• [Task details] Please output the entries that follow exactly, without a single image.

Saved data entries
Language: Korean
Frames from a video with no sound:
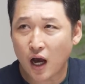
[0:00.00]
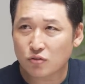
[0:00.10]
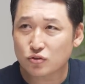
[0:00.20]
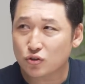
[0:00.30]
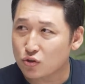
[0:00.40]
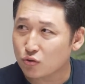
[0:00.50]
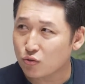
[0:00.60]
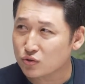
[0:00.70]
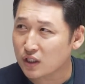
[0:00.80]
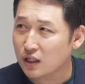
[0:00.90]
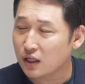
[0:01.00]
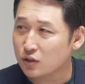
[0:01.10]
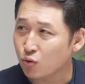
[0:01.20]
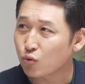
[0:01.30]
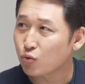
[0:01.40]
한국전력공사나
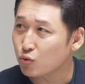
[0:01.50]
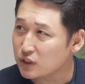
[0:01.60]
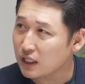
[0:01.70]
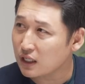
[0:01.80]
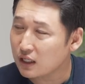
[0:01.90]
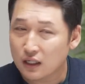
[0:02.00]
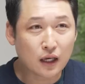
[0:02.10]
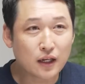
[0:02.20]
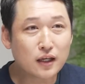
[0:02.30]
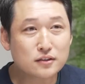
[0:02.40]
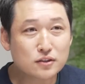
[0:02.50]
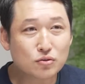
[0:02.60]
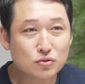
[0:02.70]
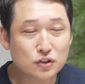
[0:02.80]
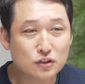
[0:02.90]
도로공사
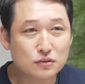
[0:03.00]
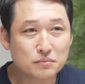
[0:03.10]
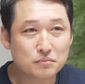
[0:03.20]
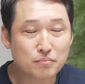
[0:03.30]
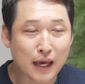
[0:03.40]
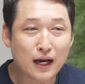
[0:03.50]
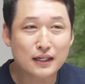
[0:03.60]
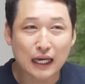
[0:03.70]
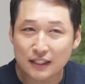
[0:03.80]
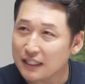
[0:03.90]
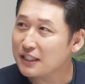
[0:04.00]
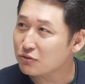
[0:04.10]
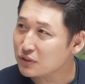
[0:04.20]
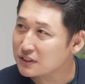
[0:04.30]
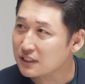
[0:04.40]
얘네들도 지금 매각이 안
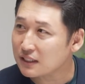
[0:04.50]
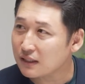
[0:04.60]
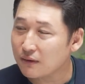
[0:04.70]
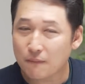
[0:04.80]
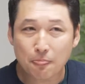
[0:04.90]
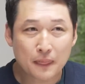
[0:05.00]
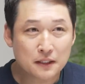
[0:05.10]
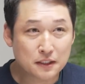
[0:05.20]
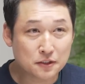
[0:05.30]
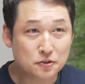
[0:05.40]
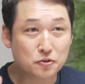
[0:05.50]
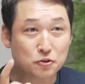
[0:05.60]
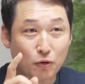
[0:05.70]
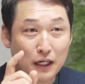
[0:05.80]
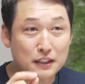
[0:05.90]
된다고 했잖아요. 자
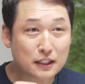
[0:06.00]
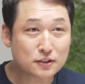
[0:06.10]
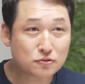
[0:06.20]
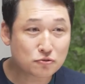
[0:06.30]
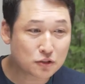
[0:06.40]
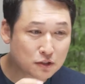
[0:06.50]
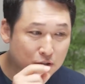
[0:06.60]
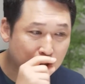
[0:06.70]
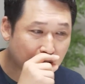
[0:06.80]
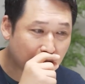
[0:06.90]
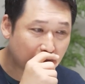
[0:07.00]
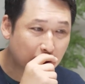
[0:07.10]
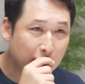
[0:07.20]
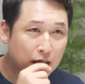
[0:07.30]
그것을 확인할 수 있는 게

• [Your response]
Language: Korean
Frames from a video with no sound:
[0:00.00]
[0:00.10]
[0:00.20]
[0:00.30]
[0:00.40]
[0:00.50]
[0:00.60]
[0:00.70]
[0:00.80]
[0:00.90]
[0:01.00]
[0:01.10]
[0:01.20]
[0:01.30]
[0:01.40]
한국전력공사나
[0:01.50]
[0:01.60]
[0:01.70]
[0:01.80]
[0:01.90]
[0:02.00]
[0:02.10]
[0:02.20]
[0:02.30]
[0:02.40]
[0:02.50]
[0:02.60]
[0:02.70]
[0:02.80]
[0:02.90]
도로공사
[0:03.00]
[0:03.10]
[0:03.20]
[0:03.30]
[0:03.40]
[0:03.50]
[0:03.60]
[0:03.70]
[0:03.80]
[0:03.90]
[0:04.00]
[0:04.10]
[0:04.20]
[0:04.30]
[0:04.40]
얘네들도 지금 매각이 안
[0:04.50]
[0:04.60]
[0:04.70]
[0:04.80]
[0:04.90]
[0:05.00]
[0:05.10]
[0:05.20]
[0:05.30]
[0:05.40]
[0:05.50]
[0:05.60]
[0:05.70]
[0:05.80]
[0:05.90]
된다고 했잖아요. 자
[0:06.00]
[0:06.10]
[0:06.20]
[0:06.30]
[0:06.40]
[0:06.50]
[0:06.60]
[0:06.70]
[0:06.80]
[0:06.90]
[0:07.00]
[0:07.10]
[0:07.20]
[0:07.30]
그것을 확인할 수 있는 게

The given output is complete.